[Source records]
· · ·

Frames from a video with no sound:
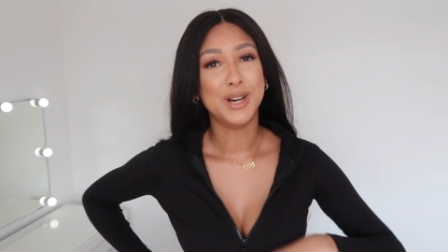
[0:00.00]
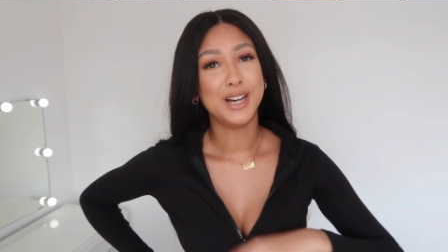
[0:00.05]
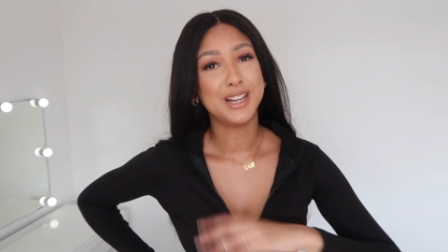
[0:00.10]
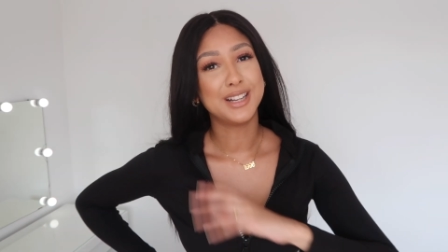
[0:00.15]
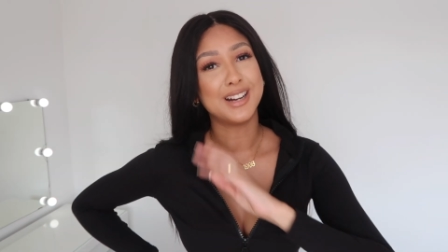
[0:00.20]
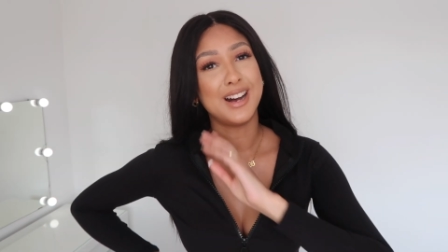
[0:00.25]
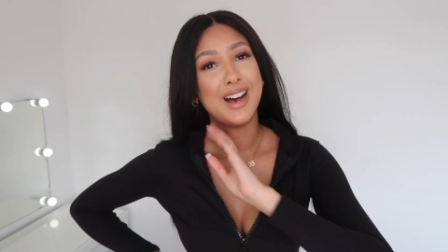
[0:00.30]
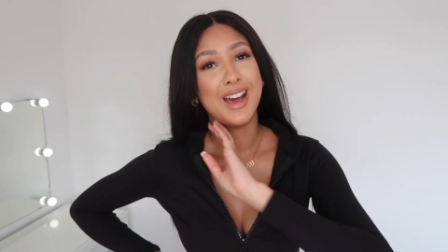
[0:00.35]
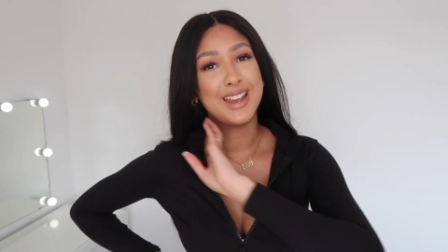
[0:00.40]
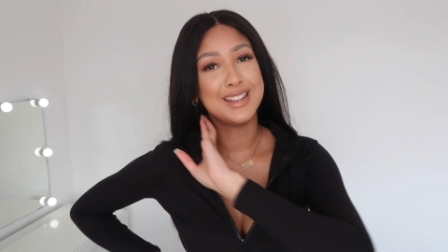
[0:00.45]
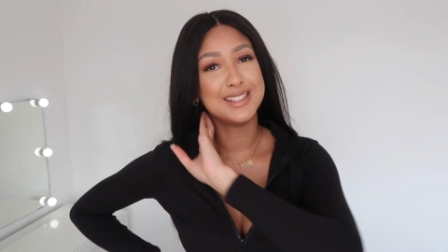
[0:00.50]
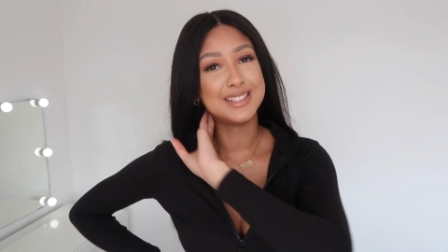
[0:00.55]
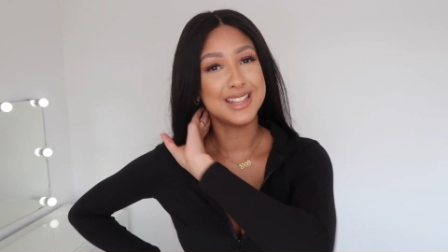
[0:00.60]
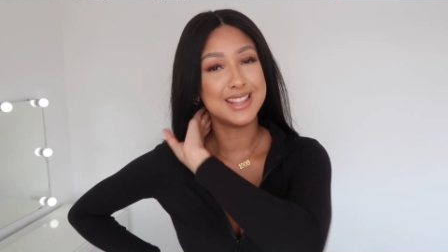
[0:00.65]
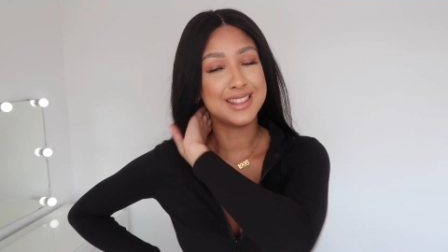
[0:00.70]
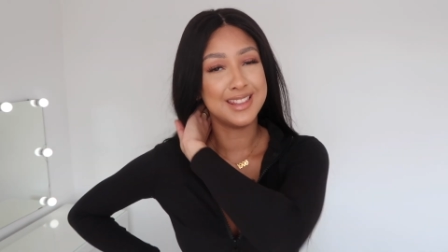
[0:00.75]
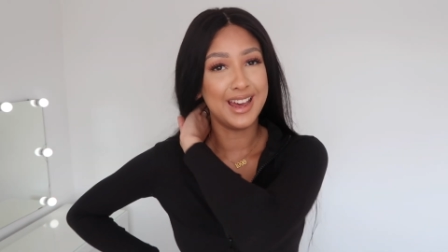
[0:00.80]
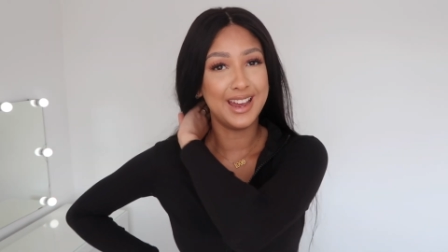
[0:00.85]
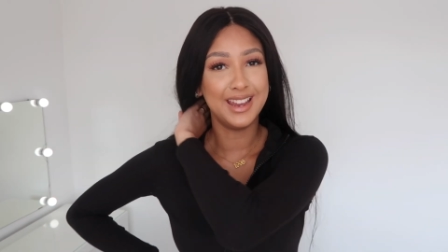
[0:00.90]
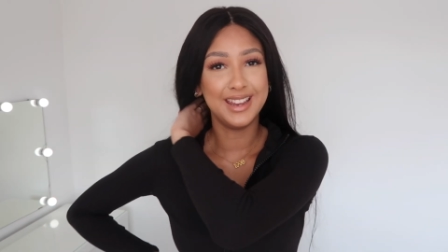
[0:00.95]
but guys
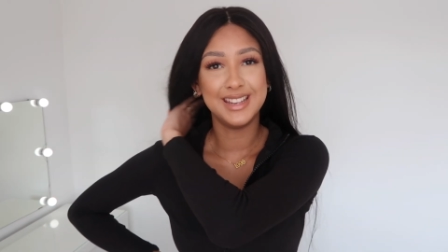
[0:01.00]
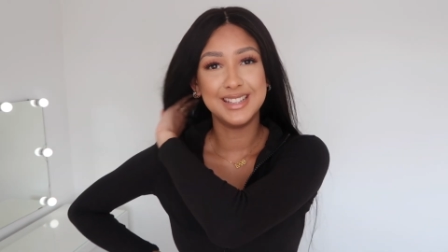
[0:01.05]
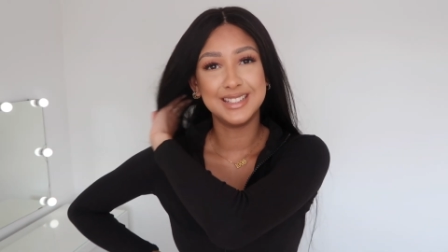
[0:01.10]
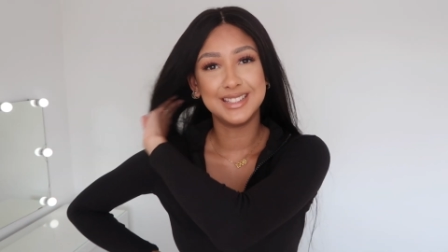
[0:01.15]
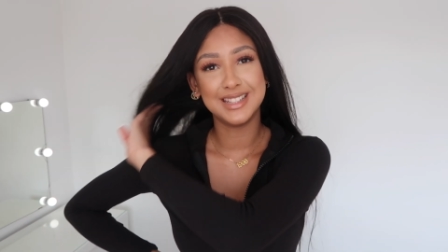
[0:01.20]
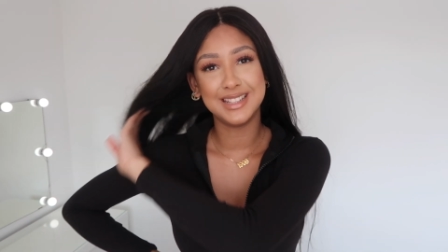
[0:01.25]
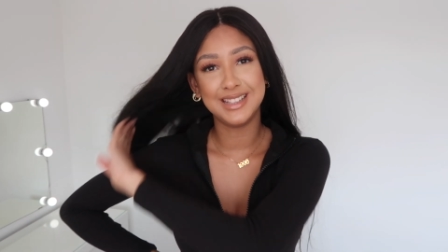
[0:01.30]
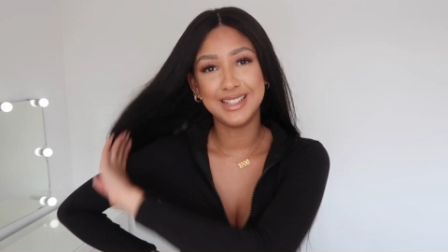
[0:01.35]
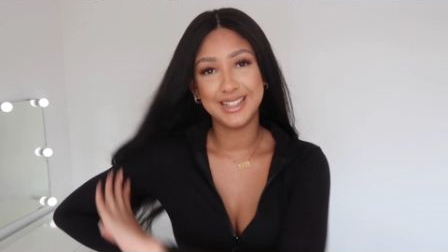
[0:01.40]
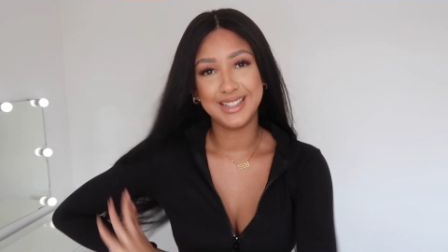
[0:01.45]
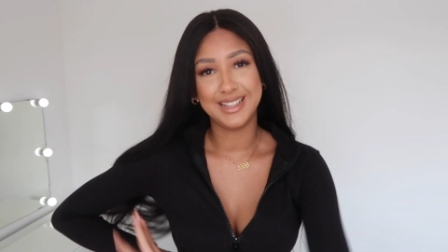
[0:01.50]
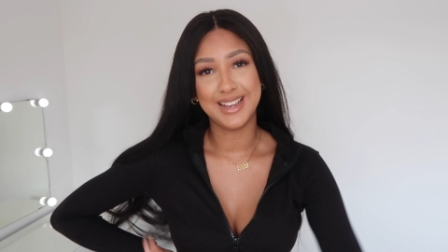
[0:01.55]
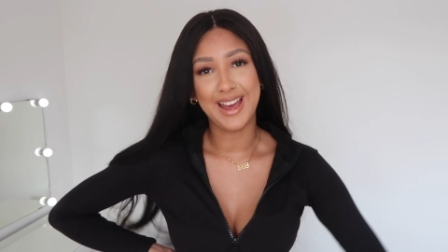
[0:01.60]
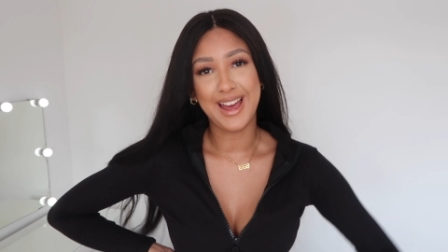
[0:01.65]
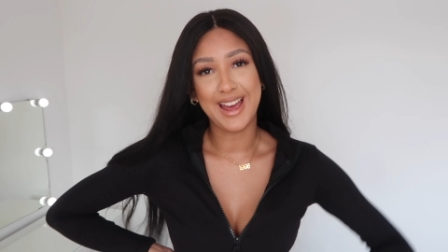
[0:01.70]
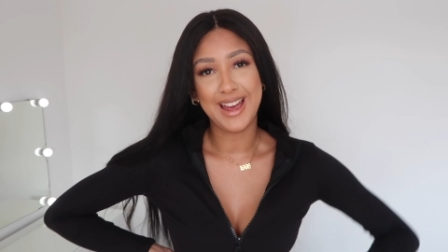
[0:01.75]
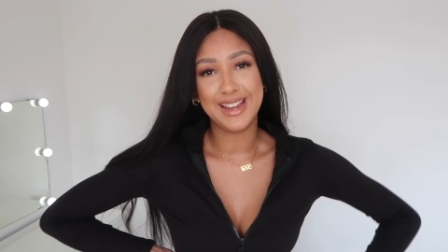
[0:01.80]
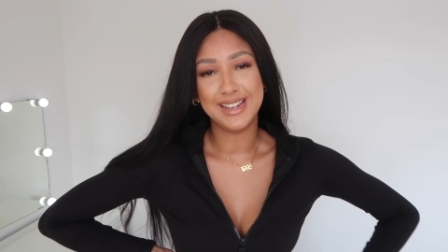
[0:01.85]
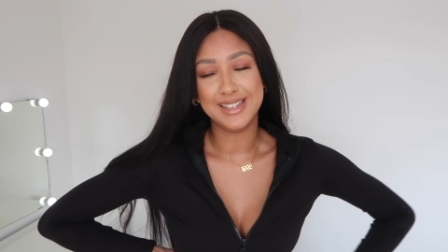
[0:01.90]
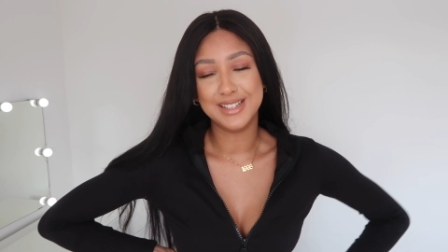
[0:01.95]
that is the
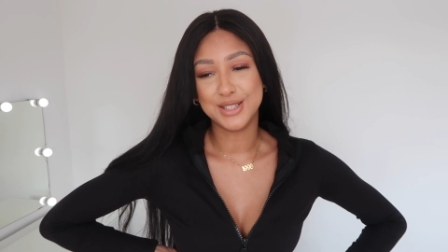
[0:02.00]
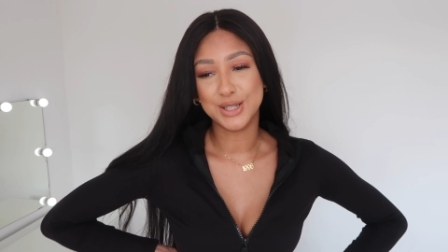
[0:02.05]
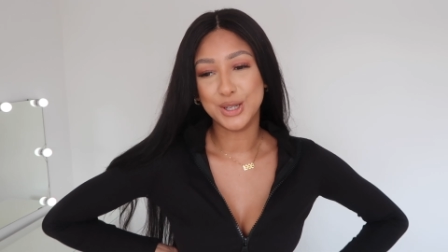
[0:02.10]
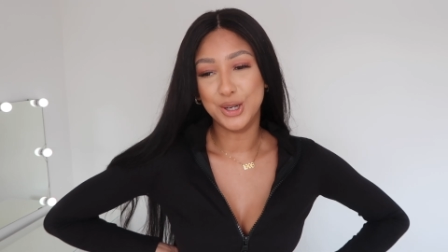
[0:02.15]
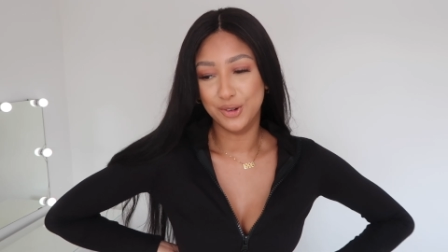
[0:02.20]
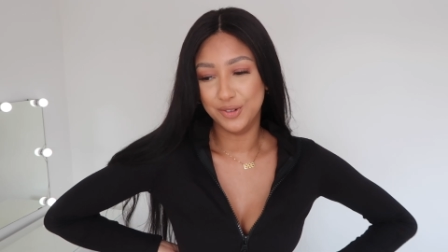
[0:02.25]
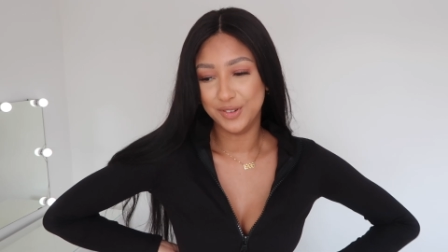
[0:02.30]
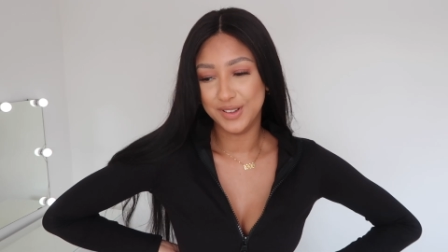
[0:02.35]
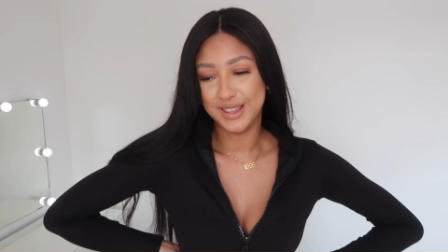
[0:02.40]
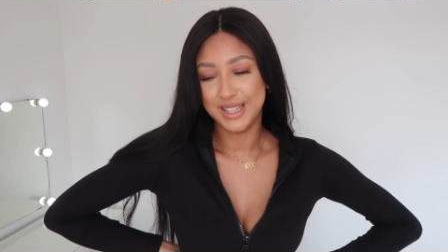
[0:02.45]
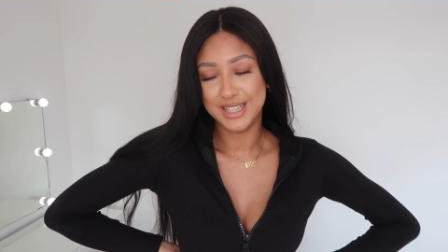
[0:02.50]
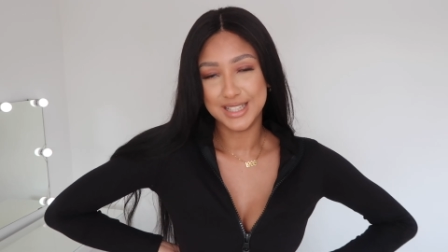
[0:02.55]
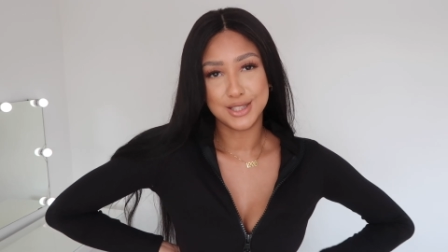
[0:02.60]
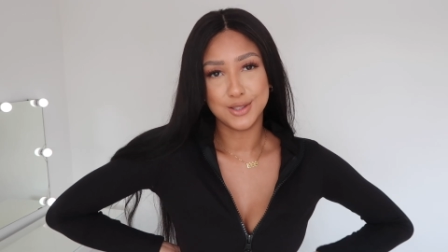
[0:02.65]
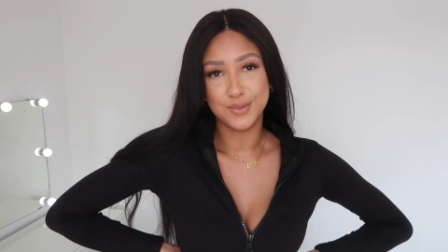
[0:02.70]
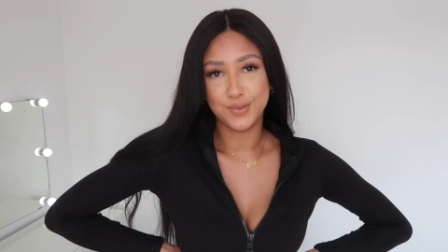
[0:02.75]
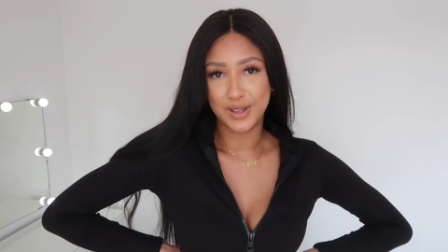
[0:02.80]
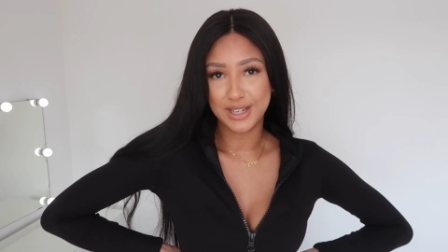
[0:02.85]
end of this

· · ·

## REQUIRED WORK
All entries above must be repeated exactly; pictures are to be left out.

## RESULT OF THIS TASK
Frames from a video with no sound:
[0:00.00]
[0:00.05]
[0:00.10]
[0:00.15]
[0:00.20]
[0:00.25]
[0:00.30]
[0:00.35]
[0:00.40]
[0:00.45]
[0:00.50]
[0:00.55]
[0:00.60]
[0:00.65]
[0:00.70]
[0:00.75]
[0:00.80]
[0:00.85]
[0:00.90]
[0:00.95]
but guys
[0:01.00]
[0:01.05]
[0:01.10]
[0:01.15]
[0:01.20]
[0:01.25]
[0:01.30]
[0:01.35]
[0:01.40]
[0:01.45]
[0:01.50]
[0:01.55]
[0:01.60]
[0:01.65]
[0:01.70]
[0:01.75]
[0:01.80]
[0:01.85]
[0:01.90]
[0:01.95]
that is the
[0:02.00]
[0:02.05]
[0:02.10]
[0:02.15]
[0:02.20]
[0:02.25]
[0:02.30]
[0:02.35]
[0:02.40]
[0:02.45]
[0:02.50]
[0:02.55]
[0:02.60]
[0:02.65]
[0:02.70]
[0:02.75]
[0:02.80]
[0:02.85]
end of this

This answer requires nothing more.